North-Central Section - 49th Annual Meeting (19-20 May 2015)

Paper No. 1
Presentation Time: 8:00 AM-12:00 PM

NEWLY IDENTIFIED ERUPTIVE PHASES OF THE BUTLER HILL GRANITIC SERIES IN THE EASTERN ST. FRANCOIS MOUNTAINS: GEOLOGIC AND GEOCHEMICAL ANALYSIS OF THE RHYOLITIC UNITS EXPOSED IN A ROADCUT AT THE INTERSECTION OF HIGHWAY 67 AND STATE ROAD E NEAR FREDERICKTON, MISSOURI


MCCREARY, Nicholas, DONALDSON, Tyler and MILLS, James G., Geosciences, DePauw University, 602 S. College Ave., Greencastle, IN 46135, nmccreary_2015@depauw.edu

At the intersection of Highway 67 and State Road E west of Fredericktown, Missouri, four rhyolitic units have been exposed in a relatively new road cut on the west side of Highway 67. From north to south the units are: a black, porphyritic rhyolite that is intruded by a thick (~10m), pink, subvertical, porphyritic rhyolite dike and a thin (<1m), red, subvertical, aphanitic rhyolite dike, and a thick, red, hypabyssal, porphyritic rhyolitic unit.
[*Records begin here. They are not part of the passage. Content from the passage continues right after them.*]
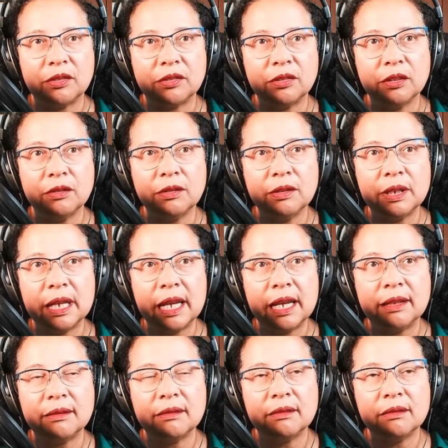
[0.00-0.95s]
So
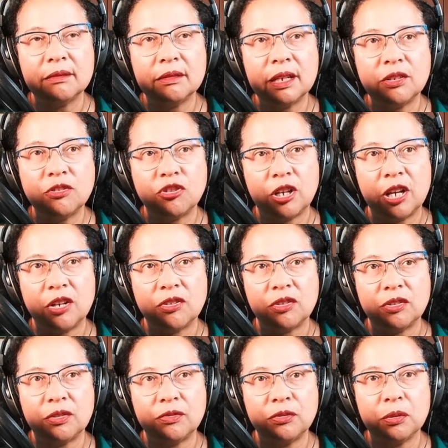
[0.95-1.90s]
it
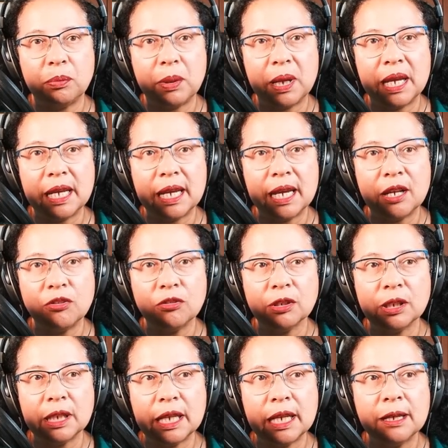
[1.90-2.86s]
changes. If you're paying
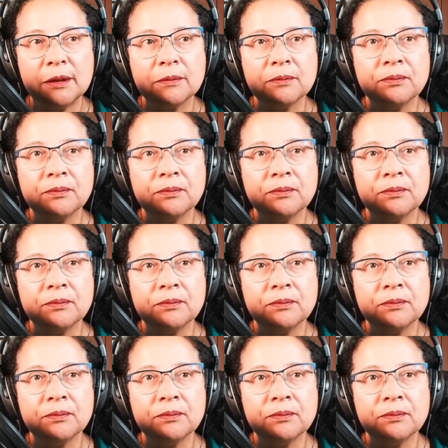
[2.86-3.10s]
annually,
The red rhyolite is unconformably overlain by a Precambrian boulder conglomerate which in turn, is overlain by sandy dolomitic sediments. The red rhyolite intruded the black rhyolite along a northward, steeply dipping contact along which, the red rhyolite exhibits a thin chill zone. The intrusive nature of the red rhyolite may indicate that this unit may be part of a cone sheet related to intrusion of the Slabtown Granite (Butler Hill granitic suite). The red rhyolite contains abundant xenoliths of a black porphyritic rhyolite (geochemically unrelated to the black rhyolite unit) and shows evidence of significant mingling and mixing of the xenolithic material. The black rhyolite flow has uncommon red xenoliths (not geochemically related to the red rhyolite unit) as well as occasional pyrite-rich quartz veins, rare veins of carbonate and isolated, thin veins of galena. The subvertical orientation of the rhyolite dikes that intrude the black rhyolite unit is used here to suggest that there has been minimal tilting of the outcrop. Major and trace element analysis of the rhyolitic units reveals that the Breadtray and Slabtown granites resemble the red rhyolite and black rhyolite respectively. In Harker variation diagrams, the black rhyolite was much lower in silica content but is similar to other major element concentrations. On whole-rock chondrite plots, all of the units are chemically homogenous. This indicates a possible co-magmatic relationship between the granitic units and the eruptive rhyolitic units. The primary difference between the granites and rhyolites is the Eu anomaly. Both the Breadtray granite and red rhyolite show a negative Eu anomaly but the Breadtray granite’s negative anomaly is much deeper. The black rhyolite shows a positive Eu anomaly while the Slabtown granite has no significant Eu anomaly.